As the chromatin segments shorten and thicken, the thread of the accessory likewise increases in diameter at the expense of its length, and is finally observable in various degrees of contortion, as shown in figure 12. By the time the chromosomes are ready for division, the accessory has assumed a form very similar to that it shows in the spermatogonia. With the establishment of the equatorial plate, the accessory moves to one pole of the spindle and there remains undivided during the first spermatocyte mitosis. It is accordingly a member of only one second spermatocyte resulting from the division of each first spermatocyte.
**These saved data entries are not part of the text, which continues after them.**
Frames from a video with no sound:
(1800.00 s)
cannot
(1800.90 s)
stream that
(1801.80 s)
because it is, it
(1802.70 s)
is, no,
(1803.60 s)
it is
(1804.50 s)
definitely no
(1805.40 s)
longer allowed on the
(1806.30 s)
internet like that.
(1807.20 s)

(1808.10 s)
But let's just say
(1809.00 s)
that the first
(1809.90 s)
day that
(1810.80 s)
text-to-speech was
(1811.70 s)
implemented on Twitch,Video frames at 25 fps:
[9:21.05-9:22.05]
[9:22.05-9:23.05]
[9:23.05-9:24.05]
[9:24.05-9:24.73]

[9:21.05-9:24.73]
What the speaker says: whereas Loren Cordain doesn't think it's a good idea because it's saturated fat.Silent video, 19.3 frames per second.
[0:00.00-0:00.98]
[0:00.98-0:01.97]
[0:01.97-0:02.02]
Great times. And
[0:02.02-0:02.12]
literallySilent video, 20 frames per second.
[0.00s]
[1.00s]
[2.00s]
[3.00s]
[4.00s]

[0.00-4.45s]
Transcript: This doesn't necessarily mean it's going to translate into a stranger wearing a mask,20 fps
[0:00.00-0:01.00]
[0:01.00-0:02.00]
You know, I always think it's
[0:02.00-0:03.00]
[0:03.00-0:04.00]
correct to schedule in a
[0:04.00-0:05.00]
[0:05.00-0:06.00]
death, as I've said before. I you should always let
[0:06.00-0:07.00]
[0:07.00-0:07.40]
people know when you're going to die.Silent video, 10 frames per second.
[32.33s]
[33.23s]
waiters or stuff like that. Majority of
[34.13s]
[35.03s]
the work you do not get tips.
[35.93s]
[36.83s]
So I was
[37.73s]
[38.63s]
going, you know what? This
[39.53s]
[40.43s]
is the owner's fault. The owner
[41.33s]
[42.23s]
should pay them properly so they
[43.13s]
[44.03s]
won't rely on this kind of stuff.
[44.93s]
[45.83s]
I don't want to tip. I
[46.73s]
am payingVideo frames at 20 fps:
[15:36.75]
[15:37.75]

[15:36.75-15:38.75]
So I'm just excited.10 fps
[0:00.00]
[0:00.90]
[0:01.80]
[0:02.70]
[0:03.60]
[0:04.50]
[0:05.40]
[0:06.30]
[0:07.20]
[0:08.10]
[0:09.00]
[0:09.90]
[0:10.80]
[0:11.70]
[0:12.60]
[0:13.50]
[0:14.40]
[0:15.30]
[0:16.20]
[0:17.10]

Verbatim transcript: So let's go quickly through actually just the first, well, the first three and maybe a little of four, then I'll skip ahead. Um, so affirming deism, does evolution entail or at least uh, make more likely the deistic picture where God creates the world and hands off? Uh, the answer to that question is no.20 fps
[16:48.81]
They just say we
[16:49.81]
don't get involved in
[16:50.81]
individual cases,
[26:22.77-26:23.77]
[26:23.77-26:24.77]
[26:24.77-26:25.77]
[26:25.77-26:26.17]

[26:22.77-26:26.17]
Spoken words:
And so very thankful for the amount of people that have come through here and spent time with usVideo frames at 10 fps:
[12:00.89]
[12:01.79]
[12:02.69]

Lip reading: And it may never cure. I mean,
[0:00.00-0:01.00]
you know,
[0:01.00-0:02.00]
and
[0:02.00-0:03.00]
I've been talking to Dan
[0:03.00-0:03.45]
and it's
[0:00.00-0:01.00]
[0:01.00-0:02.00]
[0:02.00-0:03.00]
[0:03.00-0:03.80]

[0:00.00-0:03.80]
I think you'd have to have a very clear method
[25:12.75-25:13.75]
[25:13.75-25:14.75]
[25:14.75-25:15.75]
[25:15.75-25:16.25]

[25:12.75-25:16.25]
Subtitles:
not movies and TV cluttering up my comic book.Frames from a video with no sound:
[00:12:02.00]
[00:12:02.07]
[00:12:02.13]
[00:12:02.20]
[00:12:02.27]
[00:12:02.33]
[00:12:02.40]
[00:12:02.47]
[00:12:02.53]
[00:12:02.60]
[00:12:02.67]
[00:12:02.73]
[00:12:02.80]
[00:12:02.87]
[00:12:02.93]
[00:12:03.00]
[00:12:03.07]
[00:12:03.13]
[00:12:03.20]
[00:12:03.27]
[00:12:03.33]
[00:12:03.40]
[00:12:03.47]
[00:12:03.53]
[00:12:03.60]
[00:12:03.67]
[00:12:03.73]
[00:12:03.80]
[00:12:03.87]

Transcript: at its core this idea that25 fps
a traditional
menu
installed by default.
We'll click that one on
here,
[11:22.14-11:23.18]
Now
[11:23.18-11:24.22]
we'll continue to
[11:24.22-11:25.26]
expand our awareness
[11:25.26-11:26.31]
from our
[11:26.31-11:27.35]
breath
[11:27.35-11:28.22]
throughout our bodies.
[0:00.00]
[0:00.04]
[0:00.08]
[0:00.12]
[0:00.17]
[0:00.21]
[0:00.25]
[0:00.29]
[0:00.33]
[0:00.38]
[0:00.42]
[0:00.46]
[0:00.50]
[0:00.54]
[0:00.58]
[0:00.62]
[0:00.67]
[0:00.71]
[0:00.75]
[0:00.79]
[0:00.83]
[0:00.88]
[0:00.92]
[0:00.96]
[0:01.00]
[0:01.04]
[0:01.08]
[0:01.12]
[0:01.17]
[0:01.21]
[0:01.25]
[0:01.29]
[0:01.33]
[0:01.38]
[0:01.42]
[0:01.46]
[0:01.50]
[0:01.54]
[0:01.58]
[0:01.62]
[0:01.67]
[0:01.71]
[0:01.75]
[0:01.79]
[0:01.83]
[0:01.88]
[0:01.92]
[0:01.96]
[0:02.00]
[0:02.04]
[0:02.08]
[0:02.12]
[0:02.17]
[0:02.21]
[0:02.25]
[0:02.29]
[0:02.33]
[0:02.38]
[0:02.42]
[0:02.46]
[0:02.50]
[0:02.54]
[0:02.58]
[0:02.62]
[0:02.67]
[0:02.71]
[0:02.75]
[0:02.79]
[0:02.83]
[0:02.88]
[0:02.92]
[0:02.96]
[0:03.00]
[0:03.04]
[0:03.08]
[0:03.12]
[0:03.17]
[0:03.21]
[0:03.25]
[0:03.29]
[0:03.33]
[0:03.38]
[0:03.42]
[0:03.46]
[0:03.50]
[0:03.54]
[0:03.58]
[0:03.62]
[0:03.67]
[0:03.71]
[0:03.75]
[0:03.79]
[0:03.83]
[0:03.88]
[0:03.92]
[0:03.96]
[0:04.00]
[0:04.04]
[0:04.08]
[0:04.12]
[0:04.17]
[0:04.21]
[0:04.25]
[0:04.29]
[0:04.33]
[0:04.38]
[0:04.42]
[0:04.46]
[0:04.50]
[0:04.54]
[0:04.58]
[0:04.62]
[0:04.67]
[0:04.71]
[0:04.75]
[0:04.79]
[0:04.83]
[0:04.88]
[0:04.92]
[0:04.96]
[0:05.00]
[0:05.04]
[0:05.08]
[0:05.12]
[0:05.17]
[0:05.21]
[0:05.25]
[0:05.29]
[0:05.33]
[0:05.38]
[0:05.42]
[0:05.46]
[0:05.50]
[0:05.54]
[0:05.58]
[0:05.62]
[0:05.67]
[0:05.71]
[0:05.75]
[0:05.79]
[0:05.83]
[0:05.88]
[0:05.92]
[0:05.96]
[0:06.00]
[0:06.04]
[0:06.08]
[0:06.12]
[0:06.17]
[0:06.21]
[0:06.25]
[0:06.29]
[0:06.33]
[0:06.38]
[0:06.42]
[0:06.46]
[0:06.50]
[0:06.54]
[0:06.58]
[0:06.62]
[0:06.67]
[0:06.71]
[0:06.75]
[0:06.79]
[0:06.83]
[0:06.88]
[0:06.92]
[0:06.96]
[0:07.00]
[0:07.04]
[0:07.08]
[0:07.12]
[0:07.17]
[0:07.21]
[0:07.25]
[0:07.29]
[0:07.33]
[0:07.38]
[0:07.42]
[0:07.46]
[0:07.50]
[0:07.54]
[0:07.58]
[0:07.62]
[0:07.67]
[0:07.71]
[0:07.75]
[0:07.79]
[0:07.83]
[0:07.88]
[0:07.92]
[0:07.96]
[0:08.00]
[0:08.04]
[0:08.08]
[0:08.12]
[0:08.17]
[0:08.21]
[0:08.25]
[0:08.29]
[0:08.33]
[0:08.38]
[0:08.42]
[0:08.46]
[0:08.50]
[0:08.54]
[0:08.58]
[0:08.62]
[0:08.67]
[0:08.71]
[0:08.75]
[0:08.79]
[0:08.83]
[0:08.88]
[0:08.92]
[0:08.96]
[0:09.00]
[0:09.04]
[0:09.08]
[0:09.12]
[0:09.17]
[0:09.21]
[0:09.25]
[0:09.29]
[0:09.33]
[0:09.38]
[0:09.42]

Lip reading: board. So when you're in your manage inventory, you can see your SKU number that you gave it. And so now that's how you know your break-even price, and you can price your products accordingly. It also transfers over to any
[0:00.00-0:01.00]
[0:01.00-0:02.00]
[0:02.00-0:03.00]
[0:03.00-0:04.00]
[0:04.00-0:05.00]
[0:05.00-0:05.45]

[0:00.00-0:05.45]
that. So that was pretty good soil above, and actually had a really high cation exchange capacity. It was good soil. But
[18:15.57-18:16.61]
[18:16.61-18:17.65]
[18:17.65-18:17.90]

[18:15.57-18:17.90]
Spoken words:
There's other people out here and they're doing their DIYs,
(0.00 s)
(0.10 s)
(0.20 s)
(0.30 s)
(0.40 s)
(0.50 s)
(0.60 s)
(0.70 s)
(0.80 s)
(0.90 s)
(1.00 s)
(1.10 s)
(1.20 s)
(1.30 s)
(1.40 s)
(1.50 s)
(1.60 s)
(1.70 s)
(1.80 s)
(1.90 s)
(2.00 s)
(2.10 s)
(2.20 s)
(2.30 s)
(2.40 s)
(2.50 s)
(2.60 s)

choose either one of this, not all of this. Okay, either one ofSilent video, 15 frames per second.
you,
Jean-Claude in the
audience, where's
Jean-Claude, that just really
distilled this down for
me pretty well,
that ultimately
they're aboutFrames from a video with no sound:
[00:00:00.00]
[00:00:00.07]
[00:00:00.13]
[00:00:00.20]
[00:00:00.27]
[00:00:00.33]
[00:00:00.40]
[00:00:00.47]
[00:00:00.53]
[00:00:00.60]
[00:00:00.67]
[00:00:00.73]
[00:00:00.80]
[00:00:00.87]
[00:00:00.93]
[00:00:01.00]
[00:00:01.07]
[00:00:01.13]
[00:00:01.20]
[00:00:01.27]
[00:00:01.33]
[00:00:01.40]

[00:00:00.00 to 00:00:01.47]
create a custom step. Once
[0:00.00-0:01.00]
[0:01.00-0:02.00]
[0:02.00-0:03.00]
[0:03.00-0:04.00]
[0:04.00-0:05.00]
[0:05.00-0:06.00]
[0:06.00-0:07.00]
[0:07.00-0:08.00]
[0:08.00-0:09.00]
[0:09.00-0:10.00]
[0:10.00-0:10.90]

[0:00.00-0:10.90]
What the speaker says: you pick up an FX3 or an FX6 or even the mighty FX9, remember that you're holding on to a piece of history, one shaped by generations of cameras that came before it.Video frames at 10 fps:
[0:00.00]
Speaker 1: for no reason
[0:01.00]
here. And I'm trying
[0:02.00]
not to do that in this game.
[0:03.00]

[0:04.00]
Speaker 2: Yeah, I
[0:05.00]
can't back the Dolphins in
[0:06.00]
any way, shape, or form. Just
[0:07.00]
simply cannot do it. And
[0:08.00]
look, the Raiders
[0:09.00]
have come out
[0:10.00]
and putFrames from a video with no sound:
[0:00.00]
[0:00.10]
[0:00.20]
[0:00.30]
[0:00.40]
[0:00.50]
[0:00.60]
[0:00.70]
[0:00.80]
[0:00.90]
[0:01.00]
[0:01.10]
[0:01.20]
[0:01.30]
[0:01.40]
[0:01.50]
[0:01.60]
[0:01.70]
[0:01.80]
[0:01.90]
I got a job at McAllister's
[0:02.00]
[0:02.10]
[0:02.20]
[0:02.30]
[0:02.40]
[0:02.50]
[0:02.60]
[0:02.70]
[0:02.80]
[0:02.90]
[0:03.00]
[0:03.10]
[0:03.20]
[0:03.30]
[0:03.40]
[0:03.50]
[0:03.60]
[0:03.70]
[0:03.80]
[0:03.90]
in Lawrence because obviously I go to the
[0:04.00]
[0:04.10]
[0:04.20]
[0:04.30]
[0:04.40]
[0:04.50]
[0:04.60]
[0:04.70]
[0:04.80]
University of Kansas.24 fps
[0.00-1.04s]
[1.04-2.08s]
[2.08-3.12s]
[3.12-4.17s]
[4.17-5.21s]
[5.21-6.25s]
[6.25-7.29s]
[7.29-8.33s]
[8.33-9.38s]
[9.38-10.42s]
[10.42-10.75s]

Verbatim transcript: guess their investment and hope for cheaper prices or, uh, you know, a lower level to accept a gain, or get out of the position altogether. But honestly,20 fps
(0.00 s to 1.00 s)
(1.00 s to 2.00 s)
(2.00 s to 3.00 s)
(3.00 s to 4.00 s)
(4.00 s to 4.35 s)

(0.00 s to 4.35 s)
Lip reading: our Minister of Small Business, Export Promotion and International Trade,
Returning to the group of chromosomes preparing for metakinesis, we find that in their earlier stages they lie so that their longer diameter is in the equatorial plate, while attached to the enlargement in the center of each, representing the point of separation laid out for the second spermatocyte division, are the mantle fibers running to the centrosomes. The changes now ensuing are easily decipherable, because the chromosomes do not all undergo division at the same time. Since the main differences at present existing between insect spermatologists relate to the sequence of the divisions in the spermatocyte mitoses, I shall again describe the process, although it is identical with that already given for Hippiscus.